------ TASK INPUT ------

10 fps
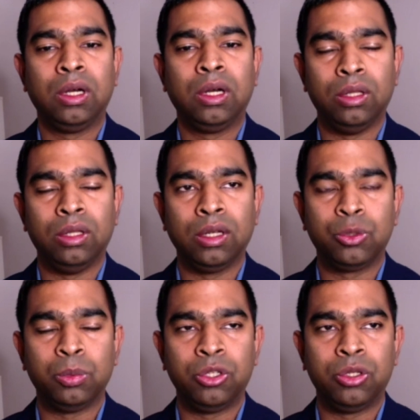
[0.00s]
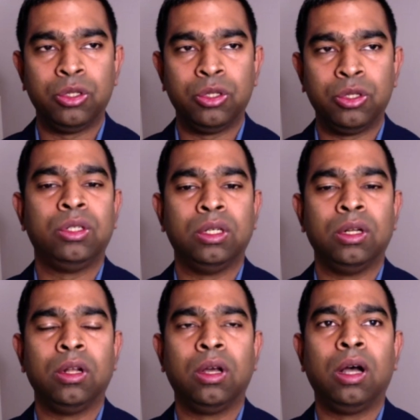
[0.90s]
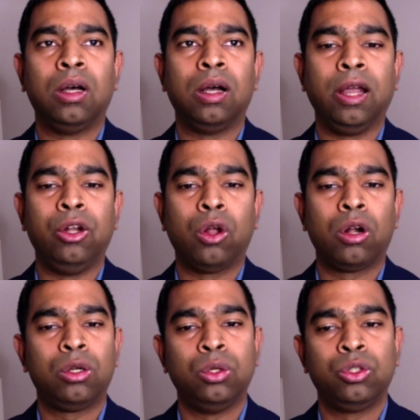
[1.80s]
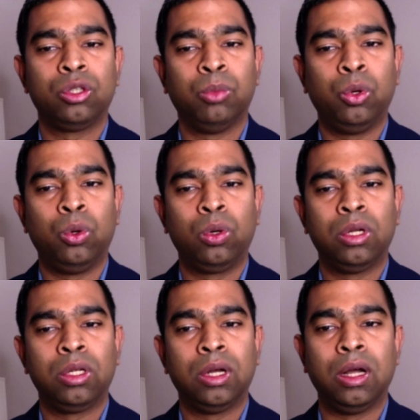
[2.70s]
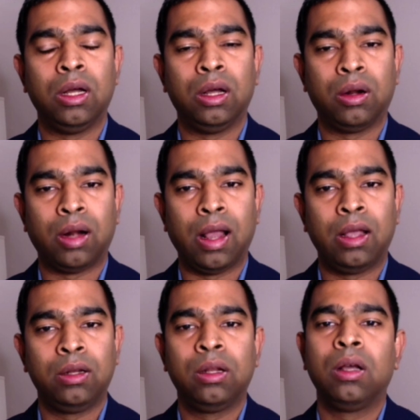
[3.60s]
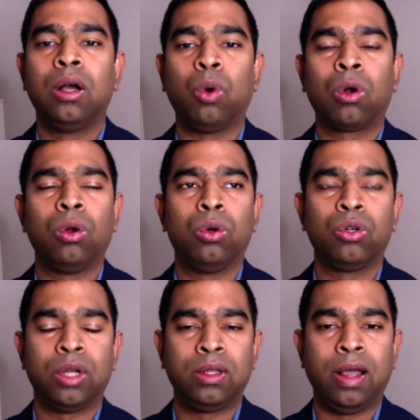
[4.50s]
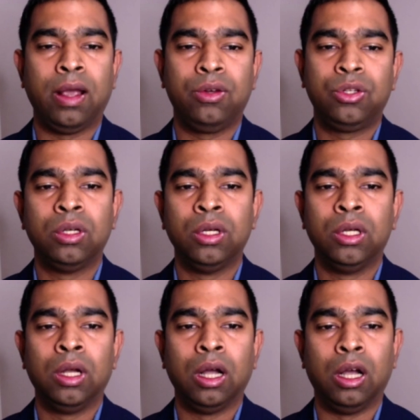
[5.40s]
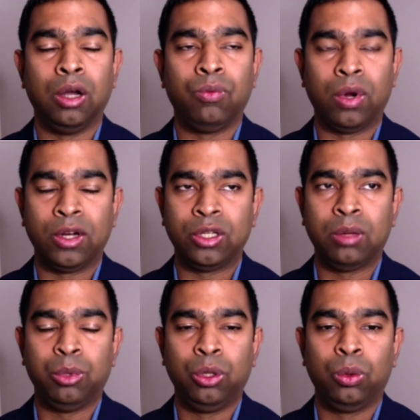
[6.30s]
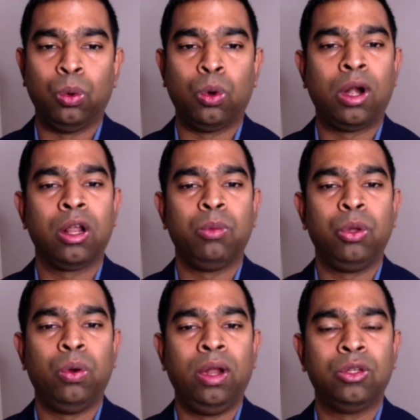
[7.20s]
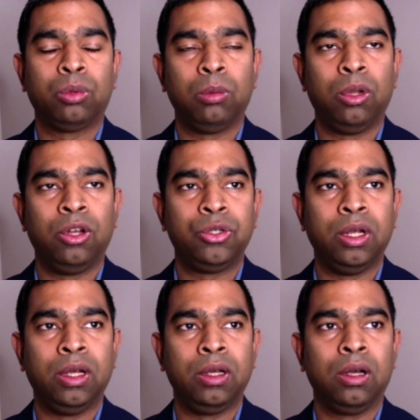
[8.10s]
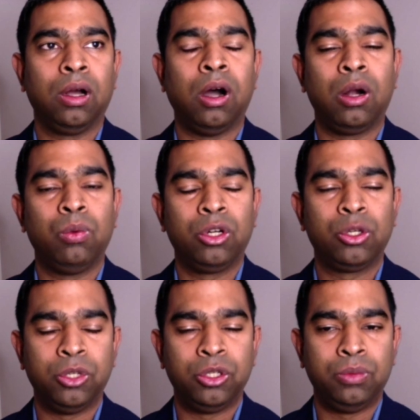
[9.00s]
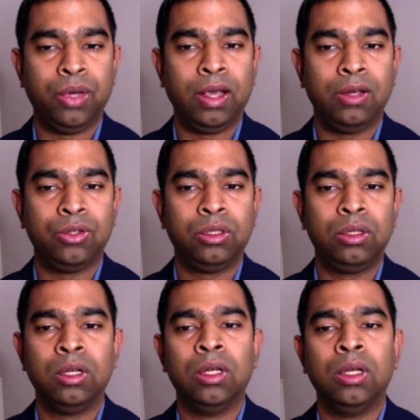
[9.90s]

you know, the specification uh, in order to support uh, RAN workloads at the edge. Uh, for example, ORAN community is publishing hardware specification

------

*PROBLEM STATEMENT*
Apart from the pictures, every line above must be repeated exactly.

*RESPONSE TO THE EXERCISE*
10 fps
[0.00s]
[0.90s]
[1.80s]
[2.70s]
[3.60s]
[4.50s]
[5.40s]
[6.30s]
[7.20s]
[8.10s]
[9.00s]
[9.90s]

you know, the specification uh, in order to support uh, RAN workloads at the edge. Uh, for example, ORAN community is publishing hardware specification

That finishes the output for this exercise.